Соня замерла на месте и обернулась, а санки по инерции скользнули дальше и слабо дёрнули верёвку, что она держала в руке. Лемишев лежал на льду метрах в пяти позади неё. Она, озираясь по сторонам, пошла к нему, и вдруг её пробрал смех. Надо же! Раненый упал, а она и не заметила!
Они с Зоей с трудом погрузили капитана обратно. Из груди рвался смех, и Соня даже не пыталась его сдерживать. Улыбаться озябшими губами было больно, и она смеялась без улыбки - как-то не по-настоящему, неестественно. Зоя удивлённо глянула на неё, но ничего не сказала, и лишь когда Соня начала хохотать во всё горло, схватила за плечи и встряхнула с такой силой, что её голова заболталась из стороны в сторону.
– Ты что, подруга? С ума сошла?
– испуганно крикнула она.
– А ну возьми себя в руки! Нам вон еще сколько чапать, а ты уже с ума сходишь! А ну!..

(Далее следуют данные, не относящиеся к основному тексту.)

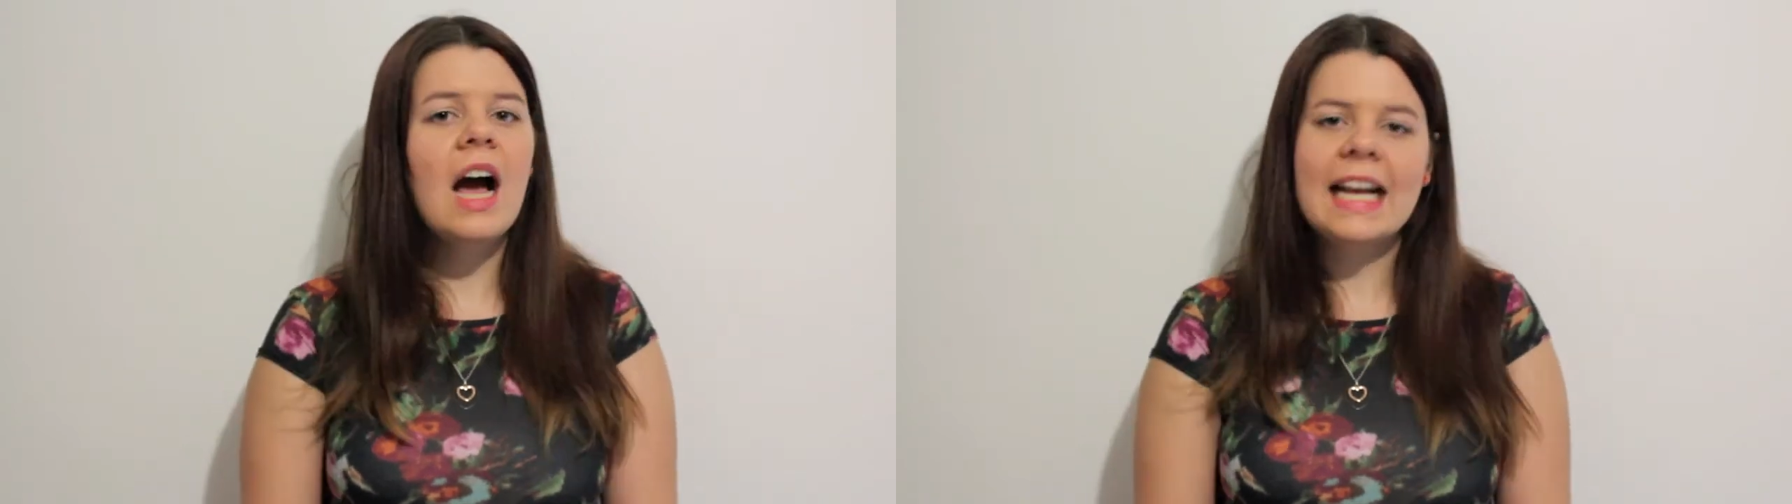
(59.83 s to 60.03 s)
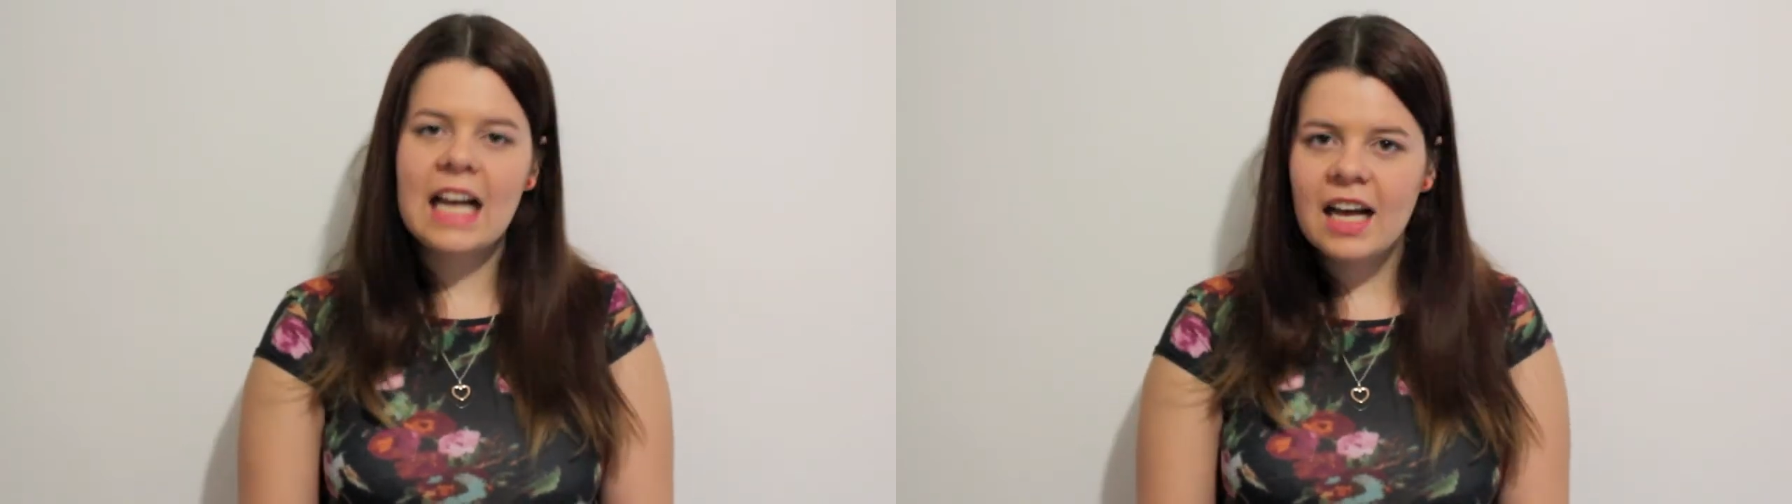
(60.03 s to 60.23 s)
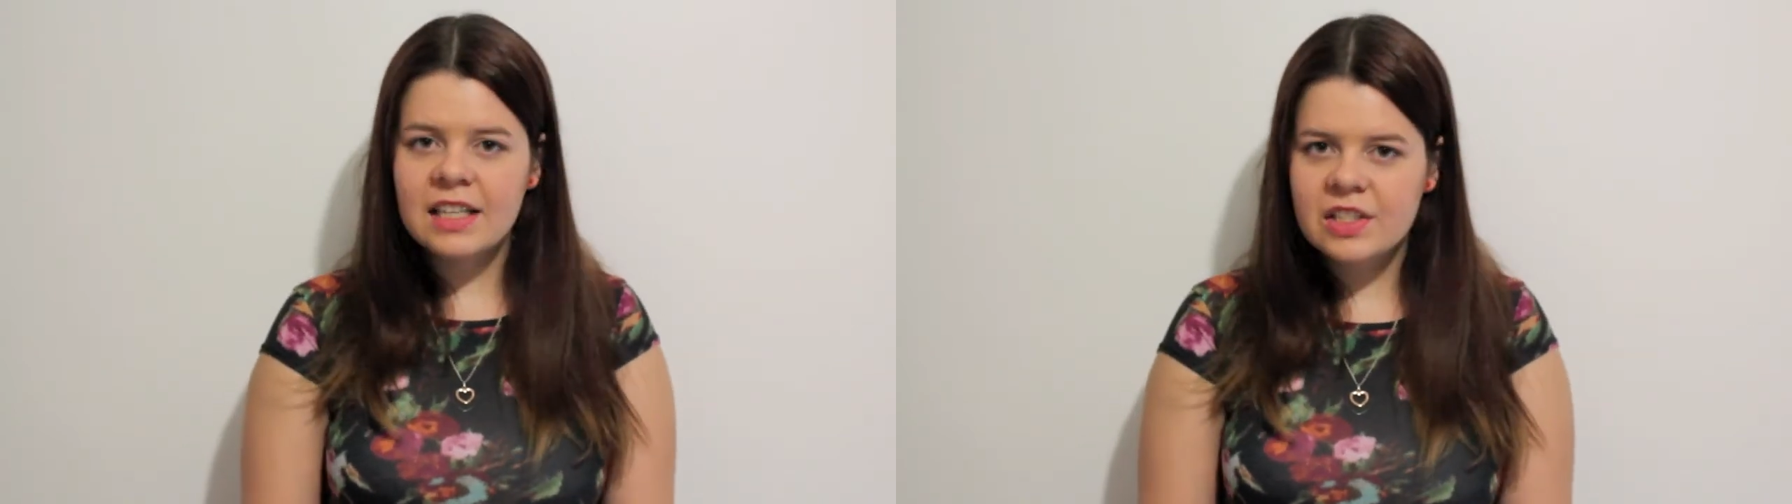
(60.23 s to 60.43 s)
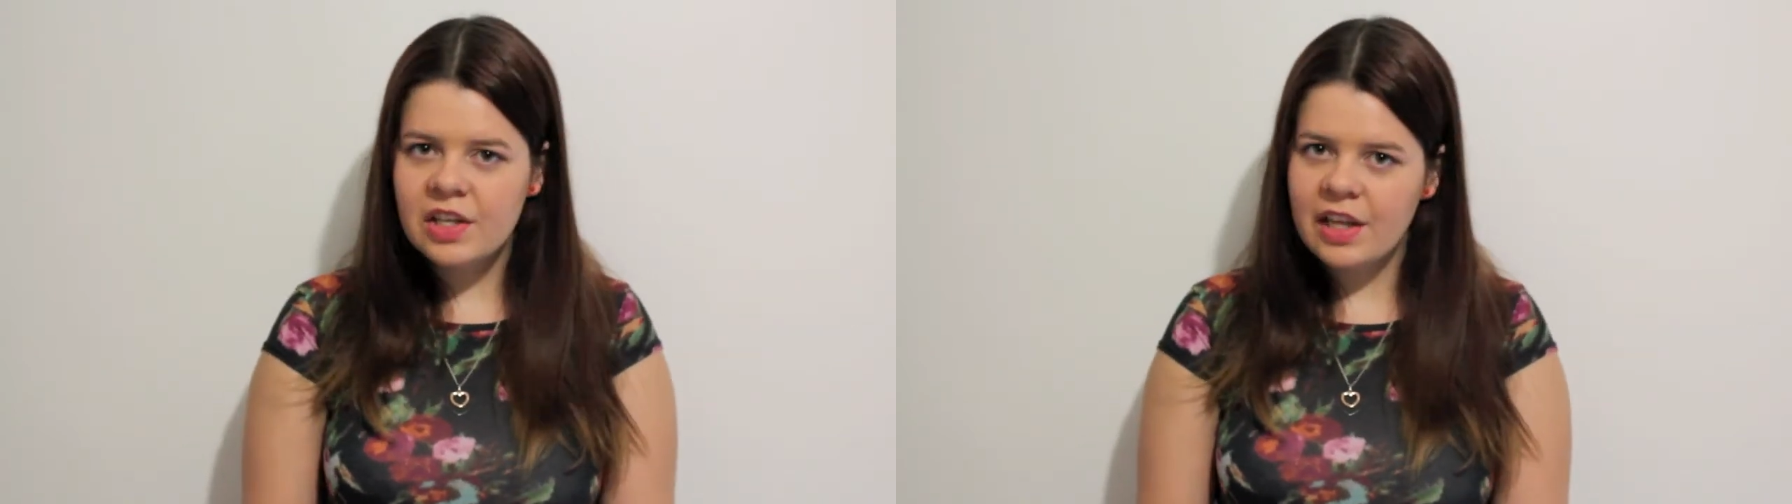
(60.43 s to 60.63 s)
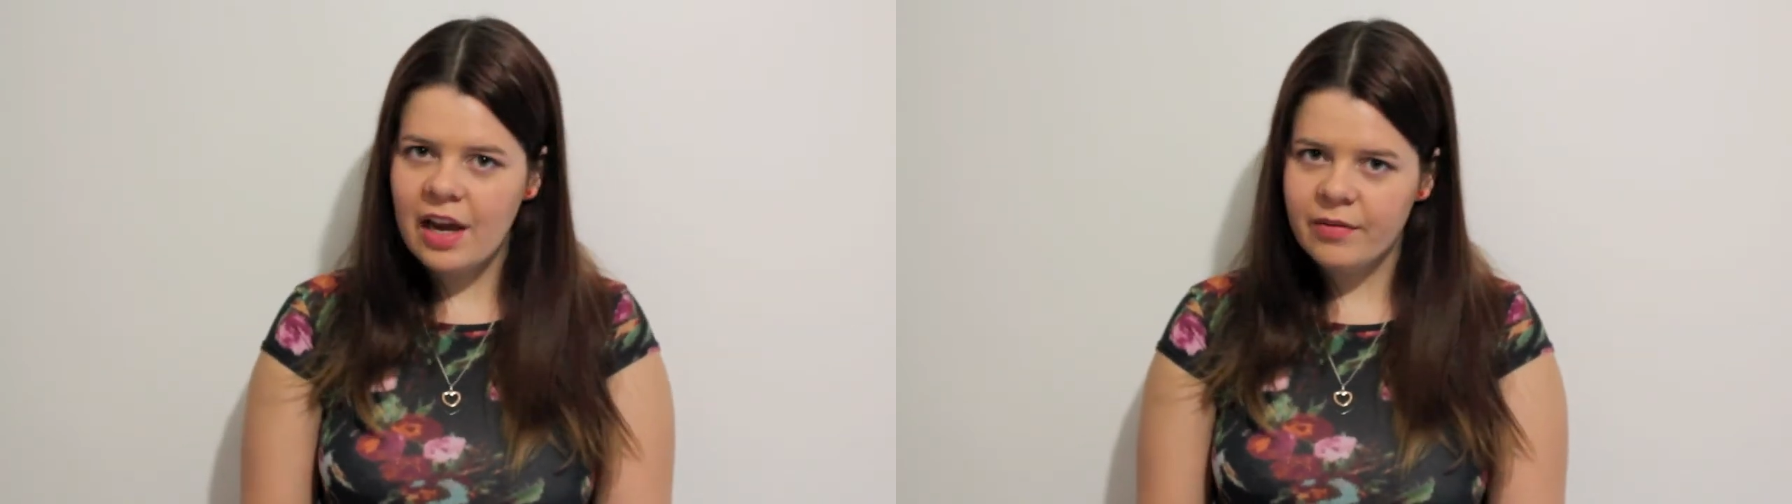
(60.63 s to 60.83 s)
I can't
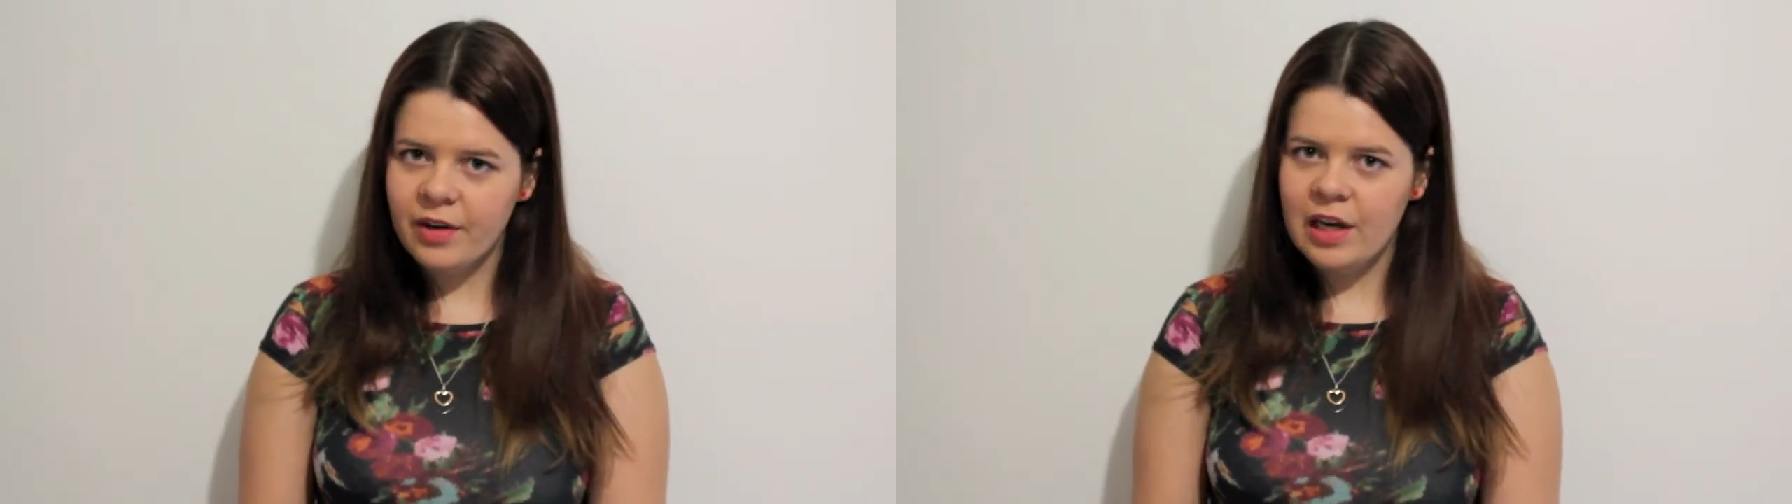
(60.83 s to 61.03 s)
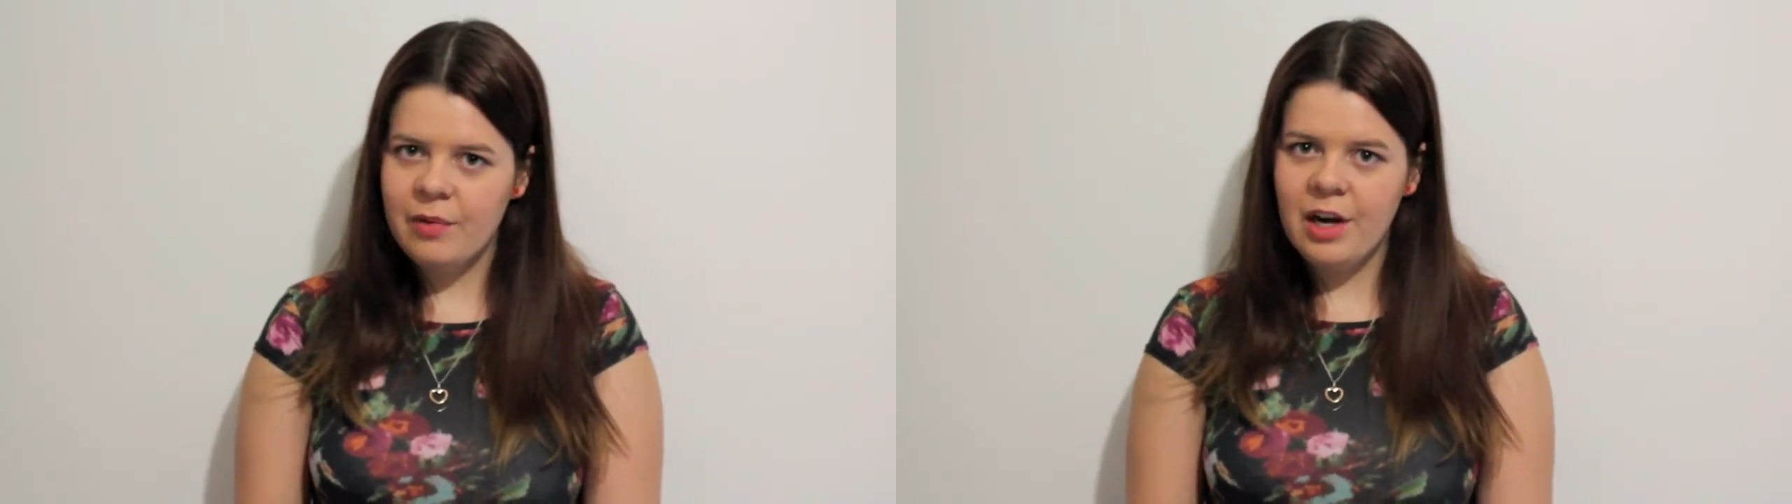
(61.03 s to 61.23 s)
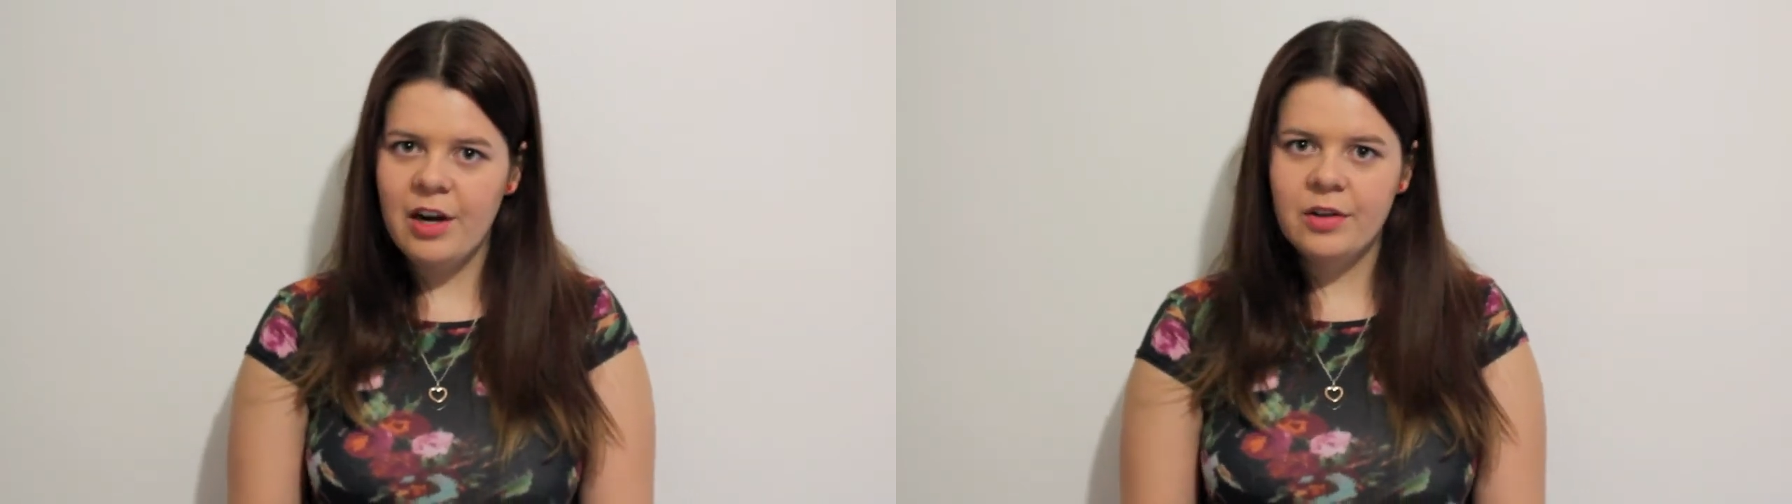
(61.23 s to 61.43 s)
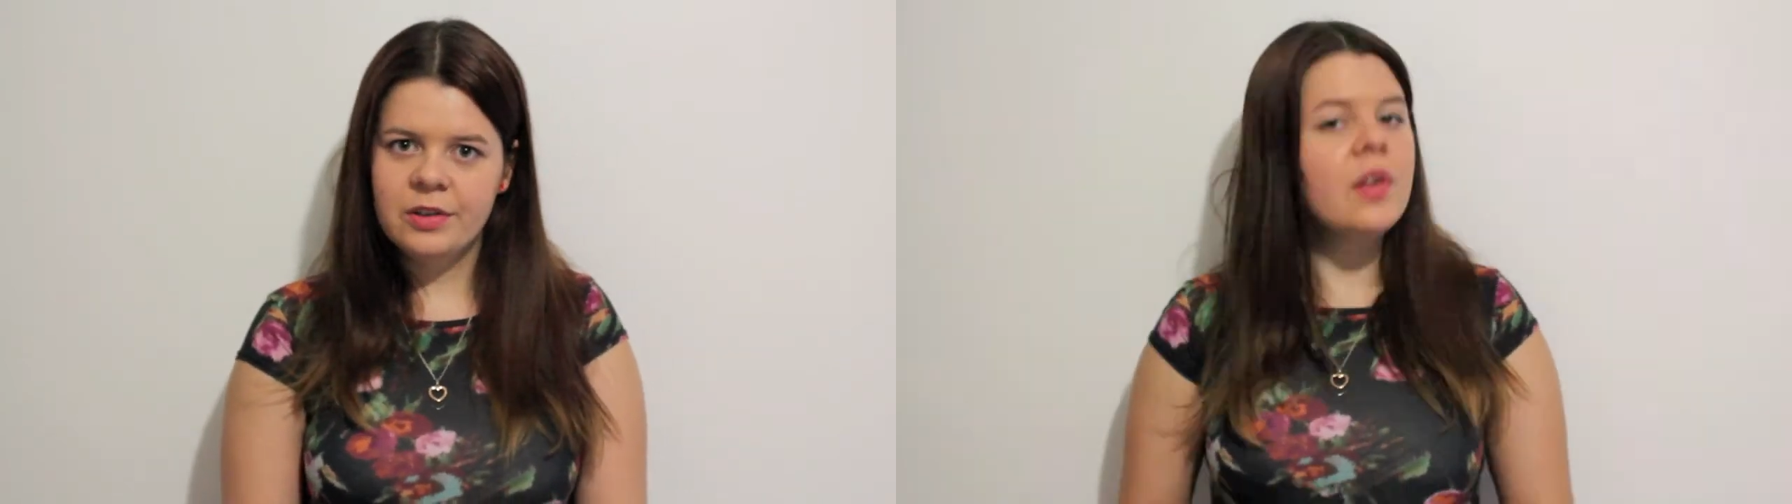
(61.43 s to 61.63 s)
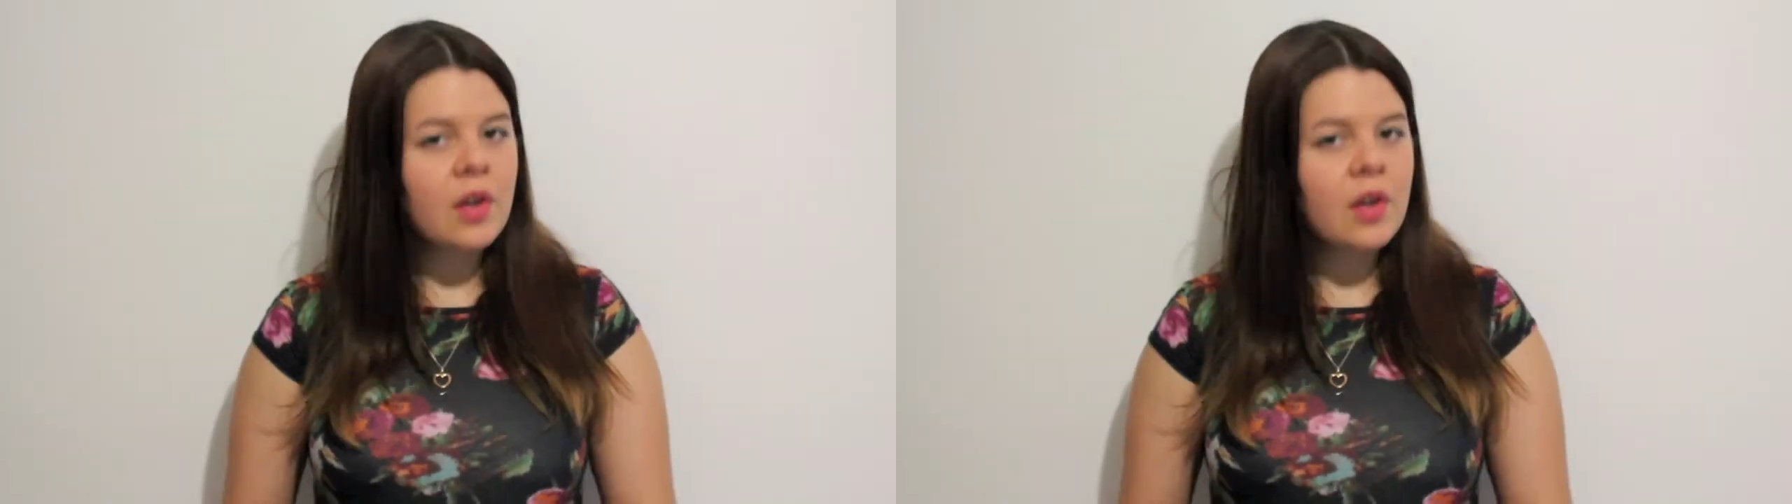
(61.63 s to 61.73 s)
do that very well.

Соня сбросила с себя её руки и с видимыми усилиями принялась вставать. Снова заныла спина, и ППШ стал казаться в два раза более тяжёлым.
– Нормально всё со мной. Идём дальше.
И тут по льду застрекотали пули. Соня в ужасе закричала и снова рухнула, прикрывая голову руками. Зоя упала на спину и вскинула свой ППШ, но стрельба прекратилась так же неожиданно, как и началась, и их снова окутала звенящая снежная тишина.
Капитан приподнял веки и посмотрел прямо перед собой мутным, как у пьяного, взглядом. Растрескавшиеся губы дрогнули.
– Немцы!
– хрипло прошептал он.
– Держать оборону! Близко противника не подпускать!
И натужно закашлялся. Соня недоумённо слушала его едва слышный шёпот, прижавшись лбом ко льду. Ясно, что бредит, но бредит-то верно! Она осторожно подняла голову. Яркое зимнее солнце играло лучами в глубине толщи льда, скользило по поверхности ослепительным морозным отсветом и будто нарочно било прямо в глаза. Соня зажмурилась. Жизнь болталась на волоске, балансировала на краю бездонной пропасти, и сейчас она осознала это особенно чётко. Но самым удивительным было то, что страх вдруг пропал - словно растворился в переливчатом сиянии солнечных лучей, - а на его место пришли твёрдая решимость и уверенность: они довезут Лемишева в целости и сохранности, а после вернутся сами.